▽

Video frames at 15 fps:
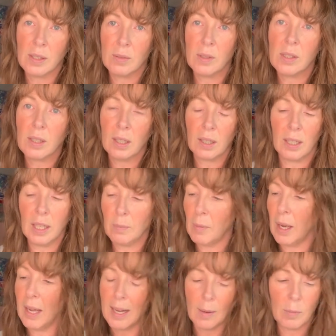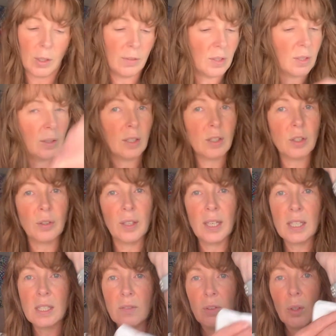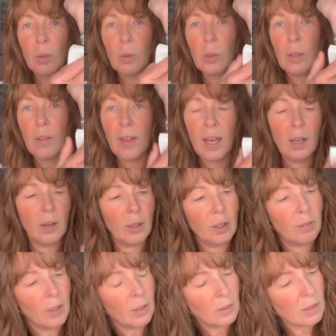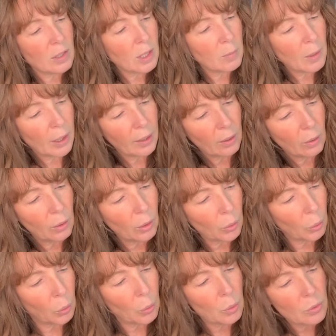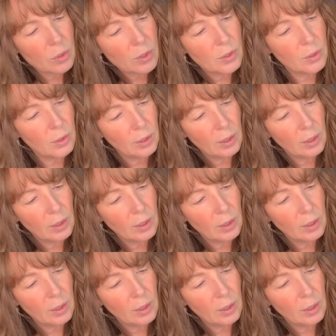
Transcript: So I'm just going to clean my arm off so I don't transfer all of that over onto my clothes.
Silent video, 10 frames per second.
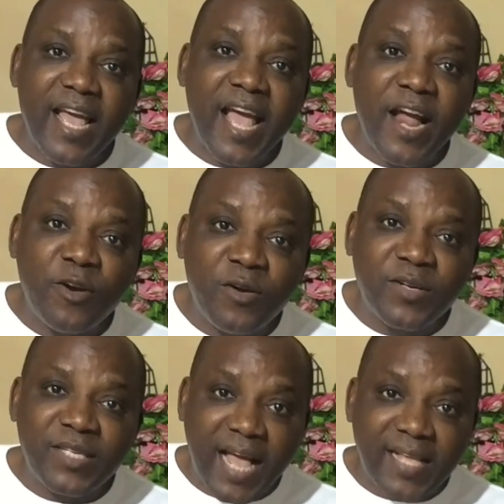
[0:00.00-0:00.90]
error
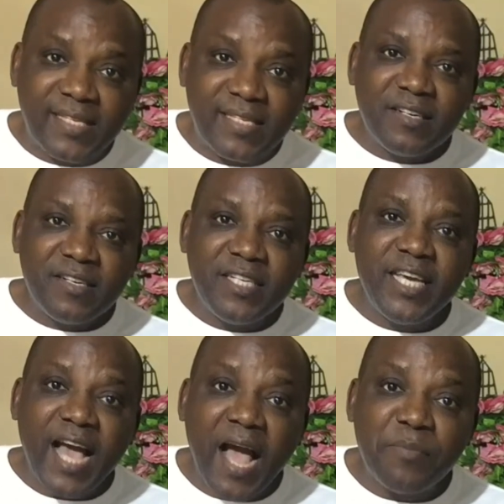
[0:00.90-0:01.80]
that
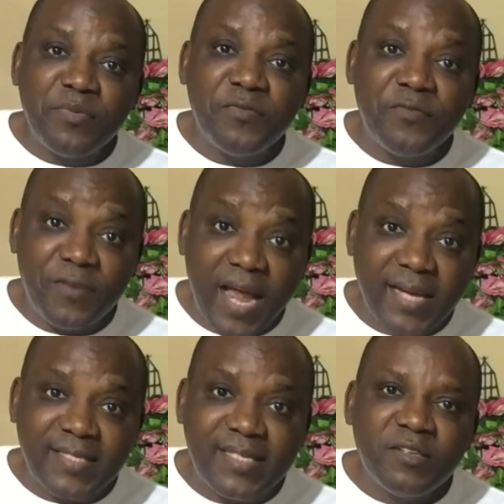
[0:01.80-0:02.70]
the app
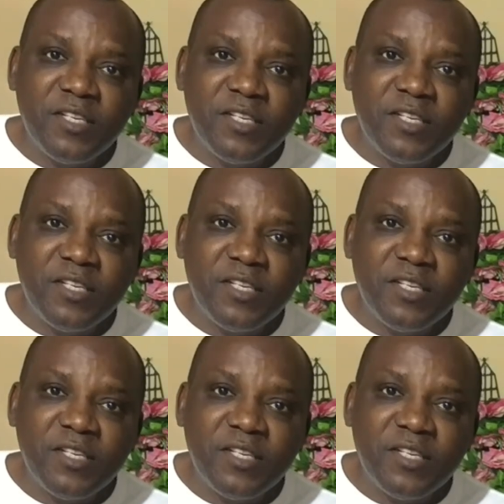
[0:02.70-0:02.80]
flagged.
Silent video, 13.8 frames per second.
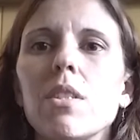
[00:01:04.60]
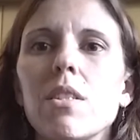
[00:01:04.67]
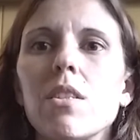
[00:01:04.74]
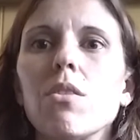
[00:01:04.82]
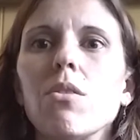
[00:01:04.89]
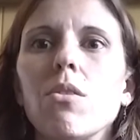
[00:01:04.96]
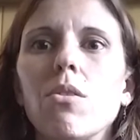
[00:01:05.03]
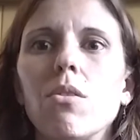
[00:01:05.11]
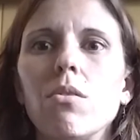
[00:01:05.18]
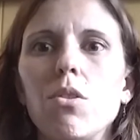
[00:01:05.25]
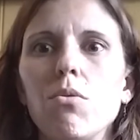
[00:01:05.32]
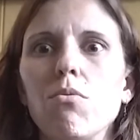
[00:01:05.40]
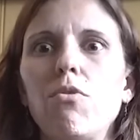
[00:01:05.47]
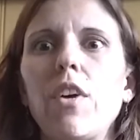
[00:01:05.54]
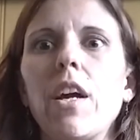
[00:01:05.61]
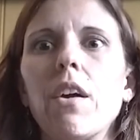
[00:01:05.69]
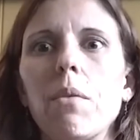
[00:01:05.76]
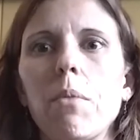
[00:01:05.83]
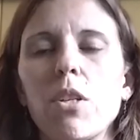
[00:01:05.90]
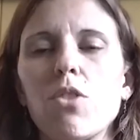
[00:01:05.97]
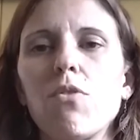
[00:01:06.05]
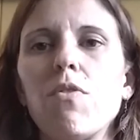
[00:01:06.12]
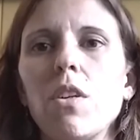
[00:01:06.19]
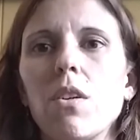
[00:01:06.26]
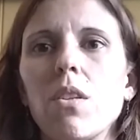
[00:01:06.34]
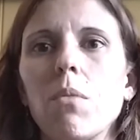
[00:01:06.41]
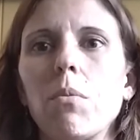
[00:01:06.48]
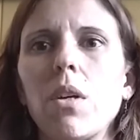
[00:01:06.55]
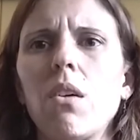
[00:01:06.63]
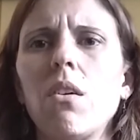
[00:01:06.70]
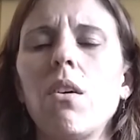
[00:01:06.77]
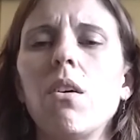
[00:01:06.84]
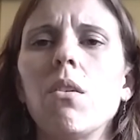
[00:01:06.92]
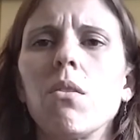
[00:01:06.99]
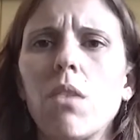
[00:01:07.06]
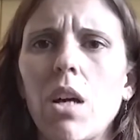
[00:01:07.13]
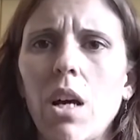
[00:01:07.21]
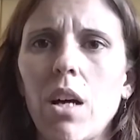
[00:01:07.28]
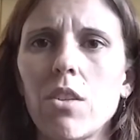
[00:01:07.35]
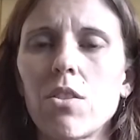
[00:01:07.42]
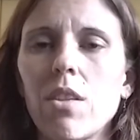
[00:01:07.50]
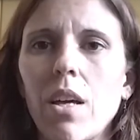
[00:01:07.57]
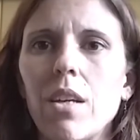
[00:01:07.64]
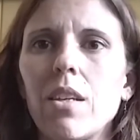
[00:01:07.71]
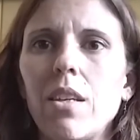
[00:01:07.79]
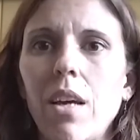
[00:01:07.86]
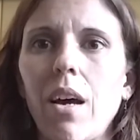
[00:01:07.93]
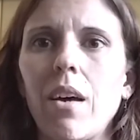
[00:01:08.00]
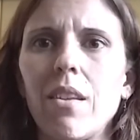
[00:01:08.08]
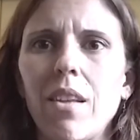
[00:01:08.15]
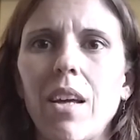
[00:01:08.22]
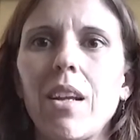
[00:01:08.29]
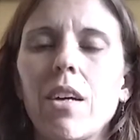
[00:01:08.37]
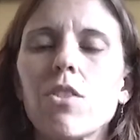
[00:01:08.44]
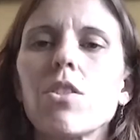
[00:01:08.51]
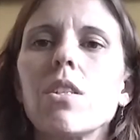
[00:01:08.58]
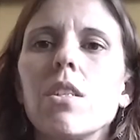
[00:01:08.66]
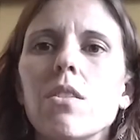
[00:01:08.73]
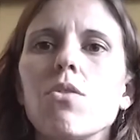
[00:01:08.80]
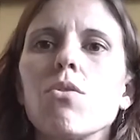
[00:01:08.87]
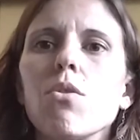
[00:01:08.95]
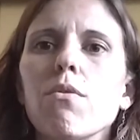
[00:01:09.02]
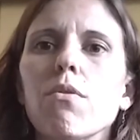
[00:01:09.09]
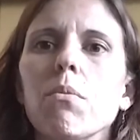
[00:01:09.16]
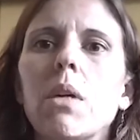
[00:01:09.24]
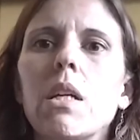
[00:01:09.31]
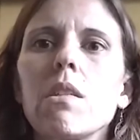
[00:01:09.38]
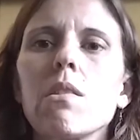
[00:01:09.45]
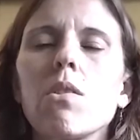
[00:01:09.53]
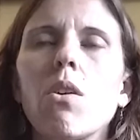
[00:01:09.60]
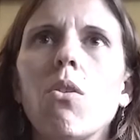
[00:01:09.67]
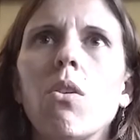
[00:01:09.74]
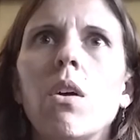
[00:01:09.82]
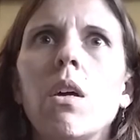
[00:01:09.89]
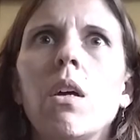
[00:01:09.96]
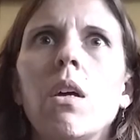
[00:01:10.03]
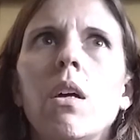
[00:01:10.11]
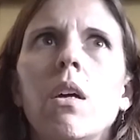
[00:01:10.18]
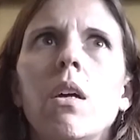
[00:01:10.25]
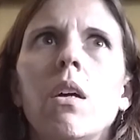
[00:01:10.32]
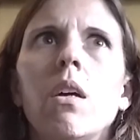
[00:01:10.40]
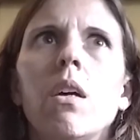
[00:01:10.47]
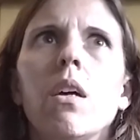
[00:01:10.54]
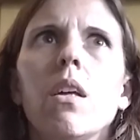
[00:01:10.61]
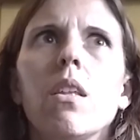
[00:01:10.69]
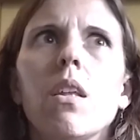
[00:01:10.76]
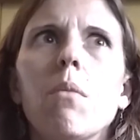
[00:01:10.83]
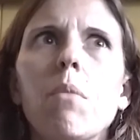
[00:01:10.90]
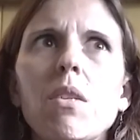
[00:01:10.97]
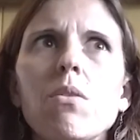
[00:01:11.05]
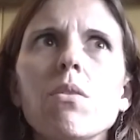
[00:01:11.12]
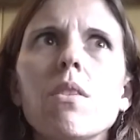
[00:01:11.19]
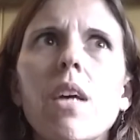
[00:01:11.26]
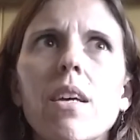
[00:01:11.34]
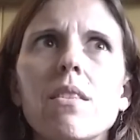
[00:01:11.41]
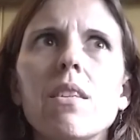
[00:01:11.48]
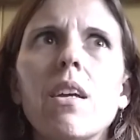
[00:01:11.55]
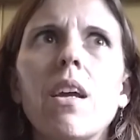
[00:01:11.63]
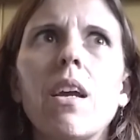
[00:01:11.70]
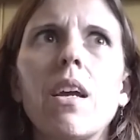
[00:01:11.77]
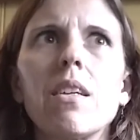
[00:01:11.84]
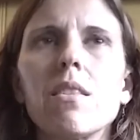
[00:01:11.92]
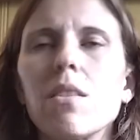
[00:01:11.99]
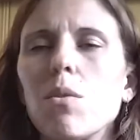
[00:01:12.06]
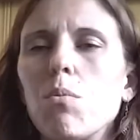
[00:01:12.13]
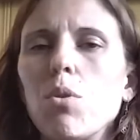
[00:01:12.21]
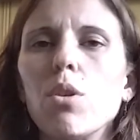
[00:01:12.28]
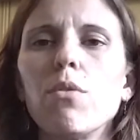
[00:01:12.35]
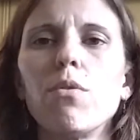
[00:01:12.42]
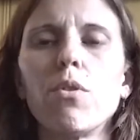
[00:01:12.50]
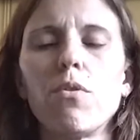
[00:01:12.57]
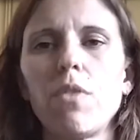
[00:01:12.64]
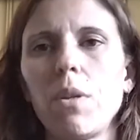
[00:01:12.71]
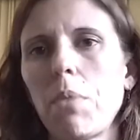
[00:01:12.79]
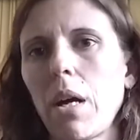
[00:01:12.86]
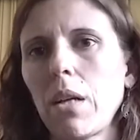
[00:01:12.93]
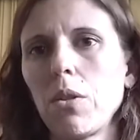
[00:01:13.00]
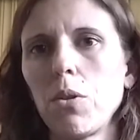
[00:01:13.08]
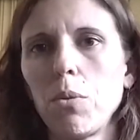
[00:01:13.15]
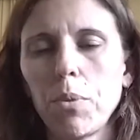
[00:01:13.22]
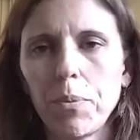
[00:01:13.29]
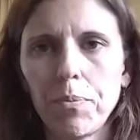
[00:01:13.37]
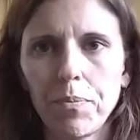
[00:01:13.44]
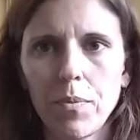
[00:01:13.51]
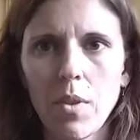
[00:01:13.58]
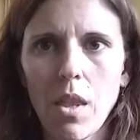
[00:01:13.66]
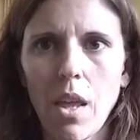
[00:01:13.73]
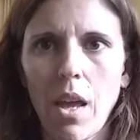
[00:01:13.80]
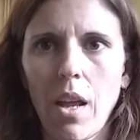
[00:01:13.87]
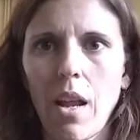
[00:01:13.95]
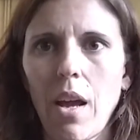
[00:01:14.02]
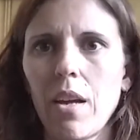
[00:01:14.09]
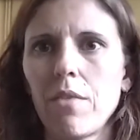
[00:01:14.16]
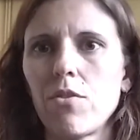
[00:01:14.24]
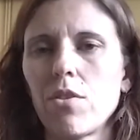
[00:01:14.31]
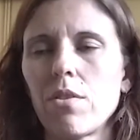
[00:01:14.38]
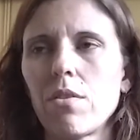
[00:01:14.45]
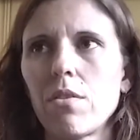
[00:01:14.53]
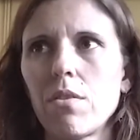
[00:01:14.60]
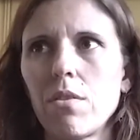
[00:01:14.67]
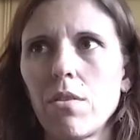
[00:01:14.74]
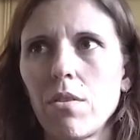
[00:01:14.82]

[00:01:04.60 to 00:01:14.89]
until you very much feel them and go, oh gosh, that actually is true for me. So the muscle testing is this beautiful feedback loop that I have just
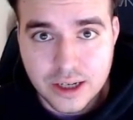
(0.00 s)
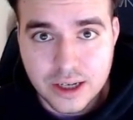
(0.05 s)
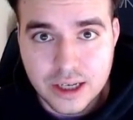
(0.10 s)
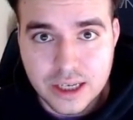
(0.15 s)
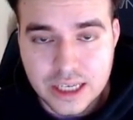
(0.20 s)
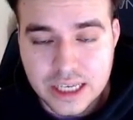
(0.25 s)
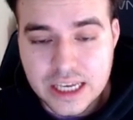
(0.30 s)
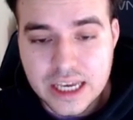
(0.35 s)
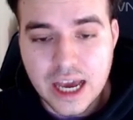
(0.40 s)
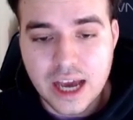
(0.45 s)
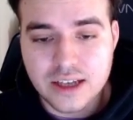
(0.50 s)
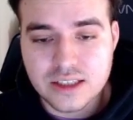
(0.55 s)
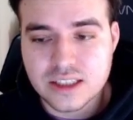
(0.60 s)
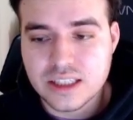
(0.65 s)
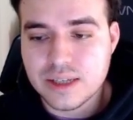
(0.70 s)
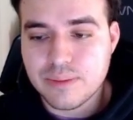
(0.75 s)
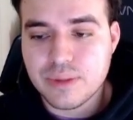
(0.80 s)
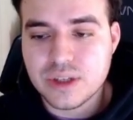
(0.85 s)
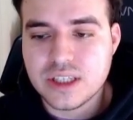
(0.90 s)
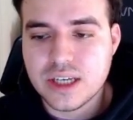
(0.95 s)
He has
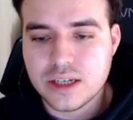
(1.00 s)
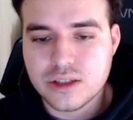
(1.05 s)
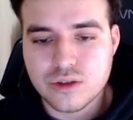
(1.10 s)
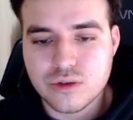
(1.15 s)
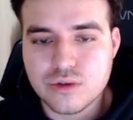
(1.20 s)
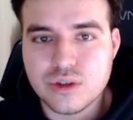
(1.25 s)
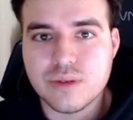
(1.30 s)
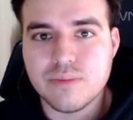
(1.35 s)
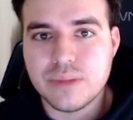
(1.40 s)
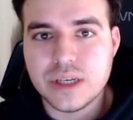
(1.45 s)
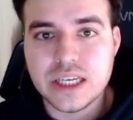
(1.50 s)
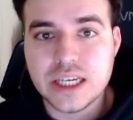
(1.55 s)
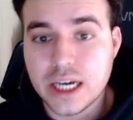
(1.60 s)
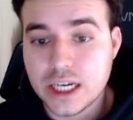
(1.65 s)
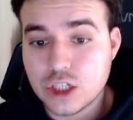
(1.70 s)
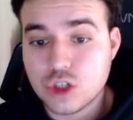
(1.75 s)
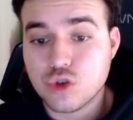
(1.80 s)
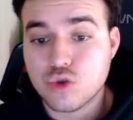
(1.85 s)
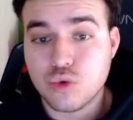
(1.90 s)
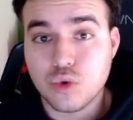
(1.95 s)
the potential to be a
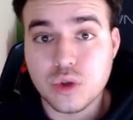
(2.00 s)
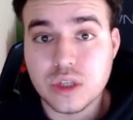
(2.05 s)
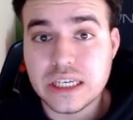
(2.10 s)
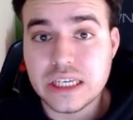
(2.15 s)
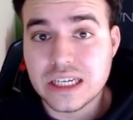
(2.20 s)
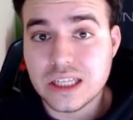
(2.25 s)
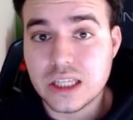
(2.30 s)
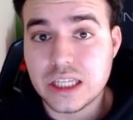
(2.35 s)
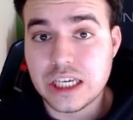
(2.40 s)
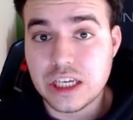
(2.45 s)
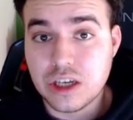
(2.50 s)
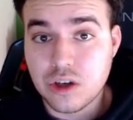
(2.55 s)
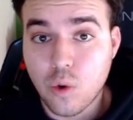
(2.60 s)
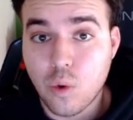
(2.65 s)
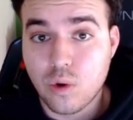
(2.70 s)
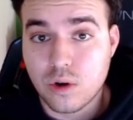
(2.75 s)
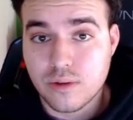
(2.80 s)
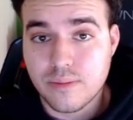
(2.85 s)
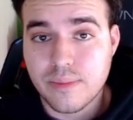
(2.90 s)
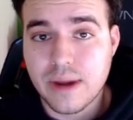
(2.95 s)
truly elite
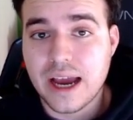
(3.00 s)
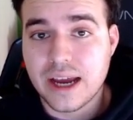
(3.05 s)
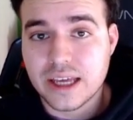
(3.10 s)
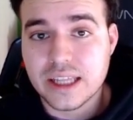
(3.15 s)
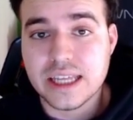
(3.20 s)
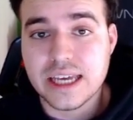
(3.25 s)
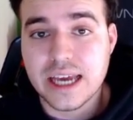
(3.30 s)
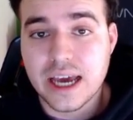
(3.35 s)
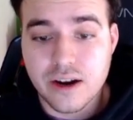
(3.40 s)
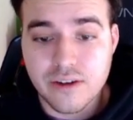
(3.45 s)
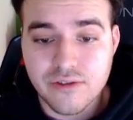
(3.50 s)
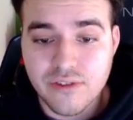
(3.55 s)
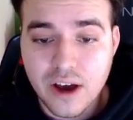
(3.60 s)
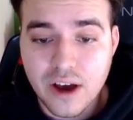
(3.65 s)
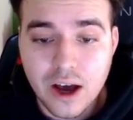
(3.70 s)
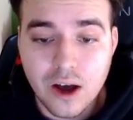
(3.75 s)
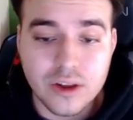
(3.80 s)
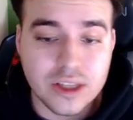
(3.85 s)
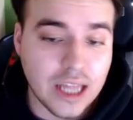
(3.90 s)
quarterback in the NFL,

△

TASK STATEMENT: From the data above, return only the lines starting at the line that holds "[00:01:08.00]" and ending at the line that holds "[00:01:09.82]", word for word and without pictures.

OUTPUT FOR THIS EXERCISE:
[00:01:08.00]
[00:01:08.08]
[00:01:08.15]
[00:01:08.22]
[00:01:08.29]
[00:01:08.37]
[00:01:08.44]
[00:01:08.51]
[00:01:08.58]
[00:01:08.66]
[00:01:08.73]
[00:01:08.80]
[00:01:08.87]
[00:01:08.95]
[00:01:09.02]
[00:01:09.09]
[00:01:09.16]
[00:01:09.24]
[00:01:09.31]
[00:01:09.38]
[00:01:09.45]
[00:01:09.53]
[00:01:09.60]
[00:01:09.67]
[00:01:09.74]
[00:01:09.82]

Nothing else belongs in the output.